=== Section Start ===
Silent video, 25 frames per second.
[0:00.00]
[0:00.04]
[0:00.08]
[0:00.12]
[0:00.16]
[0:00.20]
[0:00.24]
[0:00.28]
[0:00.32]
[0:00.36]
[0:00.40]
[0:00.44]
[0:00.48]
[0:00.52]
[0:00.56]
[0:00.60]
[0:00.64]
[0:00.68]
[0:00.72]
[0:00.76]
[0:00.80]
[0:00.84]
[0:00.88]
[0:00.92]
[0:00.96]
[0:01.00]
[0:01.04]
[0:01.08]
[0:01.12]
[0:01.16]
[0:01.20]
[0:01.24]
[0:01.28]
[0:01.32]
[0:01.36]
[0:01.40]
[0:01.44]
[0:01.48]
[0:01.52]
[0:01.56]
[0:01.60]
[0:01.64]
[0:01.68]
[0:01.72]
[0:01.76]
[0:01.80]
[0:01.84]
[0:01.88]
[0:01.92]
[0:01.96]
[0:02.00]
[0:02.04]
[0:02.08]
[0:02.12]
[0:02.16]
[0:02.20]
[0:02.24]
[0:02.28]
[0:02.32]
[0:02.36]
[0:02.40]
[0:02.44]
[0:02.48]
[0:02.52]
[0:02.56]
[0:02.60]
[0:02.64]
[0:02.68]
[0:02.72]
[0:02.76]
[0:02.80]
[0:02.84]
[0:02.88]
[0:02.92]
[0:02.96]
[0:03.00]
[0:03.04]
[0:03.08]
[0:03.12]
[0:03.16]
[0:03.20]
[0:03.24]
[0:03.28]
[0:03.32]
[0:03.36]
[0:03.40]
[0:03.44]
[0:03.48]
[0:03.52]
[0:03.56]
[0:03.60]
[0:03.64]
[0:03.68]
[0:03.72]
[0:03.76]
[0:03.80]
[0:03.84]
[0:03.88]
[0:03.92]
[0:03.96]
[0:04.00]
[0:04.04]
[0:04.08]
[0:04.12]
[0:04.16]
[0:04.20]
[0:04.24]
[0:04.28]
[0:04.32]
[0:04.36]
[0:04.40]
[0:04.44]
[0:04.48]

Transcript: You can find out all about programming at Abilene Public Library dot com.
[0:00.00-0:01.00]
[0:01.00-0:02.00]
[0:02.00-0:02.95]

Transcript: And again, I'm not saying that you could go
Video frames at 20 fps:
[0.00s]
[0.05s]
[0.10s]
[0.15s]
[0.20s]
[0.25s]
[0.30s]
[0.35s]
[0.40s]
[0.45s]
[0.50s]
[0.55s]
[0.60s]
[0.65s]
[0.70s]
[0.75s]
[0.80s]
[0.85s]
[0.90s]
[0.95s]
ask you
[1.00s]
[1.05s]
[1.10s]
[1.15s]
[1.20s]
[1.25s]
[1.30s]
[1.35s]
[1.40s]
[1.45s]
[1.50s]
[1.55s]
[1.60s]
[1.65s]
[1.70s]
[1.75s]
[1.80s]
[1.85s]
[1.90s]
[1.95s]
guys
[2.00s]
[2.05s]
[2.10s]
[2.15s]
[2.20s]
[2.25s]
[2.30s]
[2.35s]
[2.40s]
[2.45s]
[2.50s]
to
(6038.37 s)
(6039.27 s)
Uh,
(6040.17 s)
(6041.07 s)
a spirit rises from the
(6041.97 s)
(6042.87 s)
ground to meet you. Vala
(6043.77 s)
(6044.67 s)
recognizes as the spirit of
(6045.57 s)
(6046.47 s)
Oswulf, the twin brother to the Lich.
=== Section End ===
**YOUR ASSIGNMENT**
Word for word, set down all of the material.

**SOLUTION TO THIS PROBLEM**
Silent video, 25 frames per second.
[0:00.00]
[0:00.04]
[0:00.08]
[0:00.12]
[0:00.16]
[0:00.20]
[0:00.24]
[0:00.28]
[0:00.32]
[0:00.36]
[0:00.40]
[0:00.44]
[0:00.48]
[0:00.52]
[0:00.56]
[0:00.60]
[0:00.64]
[0:00.68]
[0:00.72]
[0:00.76]
[0:00.80]
[0:00.84]
[0:00.88]
[0:00.92]
[0:00.96]
[0:01.00]
[0:01.04]
[0:01.08]
[0:01.12]
[0:01.16]
[0:01.20]
[0:01.24]
[0:01.28]
[0:01.32]
[0:01.36]
[0:01.40]
[0:01.44]
[0:01.48]
[0:01.52]
[0:01.56]
[0:01.60]
[0:01.64]
[0:01.68]
[0:01.72]
[0:01.76]
[0:01.80]
[0:01.84]
[0:01.88]
[0:01.92]
[0:01.96]
[0:02.00]
[0:02.04]
[0:02.08]
[0:02.12]
[0:02.16]
[0:02.20]
[0:02.24]
[0:02.28]
[0:02.32]
[0:02.36]
[0:02.40]
[0:02.44]
[0:02.48]
[0:02.52]
[0:02.56]
[0:02.60]
[0:02.64]
[0:02.68]
[0:02.72]
[0:02.76]
[0:02.80]
[0:02.84]
[0:02.88]
[0:02.92]
[0:02.96]
[0:03.00]
[0:03.04]
[0:03.08]
[0:03.12]
[0:03.16]
[0:03.20]
[0:03.24]
[0:03.28]
[0:03.32]
[0:03.36]
[0:03.40]
[0:03.44]
[0:03.48]
[0:03.52]
[0:03.56]
[0:03.60]
[0:03.64]
[0:03.68]
[0:03.72]
[0:03.76]
[0:03.80]
[0:03.84]
[0:03.88]
[0:03.92]
[0:03.96]
[0:04.00]
[0:04.04]
[0:04.08]
[0:04.12]
[0:04.16]
[0:04.20]
[0:04.24]
[0:04.28]
[0:04.32]
[0:04.36]
[0:04.40]
[0:04.44]
[0:04.48]

Transcript: You can find out all about programming at Abilene Public Library dot com.
[0:00.00-0:01.00]
[0:01.00-0:02.00]
[0:02.00-0:02.95]

Transcript: And again, I'm not saying that you could go
Video frames at 20 fps:
[0.00s]
[0.05s]
[0.10s]
[0.15s]
[0.20s]
[0.25s]
[0.30s]
[0.35s]
[0.40s]
[0.45s]
[0.50s]
[0.55s]
[0.60s]
[0.65s]
[0.70s]
[0.75s]
[0.80s]
[0.85s]
[0.90s]
[0.95s]
ask you
[1.00s]
[1.05s]
[1.10s]
[1.15s]
[1.20s]
[1.25s]
[1.30s]
[1.35s]
[1.40s]
[1.45s]
[1.50s]
[1.55s]
[1.60s]
[1.65s]
[1.70s]
[1.75s]
[1.80s]
[1.85s]
[1.90s]
[1.95s]
guys
[2.00s]
[2.05s]
[2.10s]
[2.15s]
[2.20s]
[2.25s]
[2.30s]
[2.35s]
[2.40s]
[2.45s]
[2.50s]
to
(6038.37 s)
(6039.27 s)
Uh,
(6040.17 s)
(6041.07 s)
a spirit rises from the
(6041.97 s)
(6042.87 s)
ground to meet you. Vala
(6043.77 s)
(6044.67 s)
recognizes as the spirit of
(6045.57 s)
(6046.47 s)
Oswulf, the twin brother to the Lich.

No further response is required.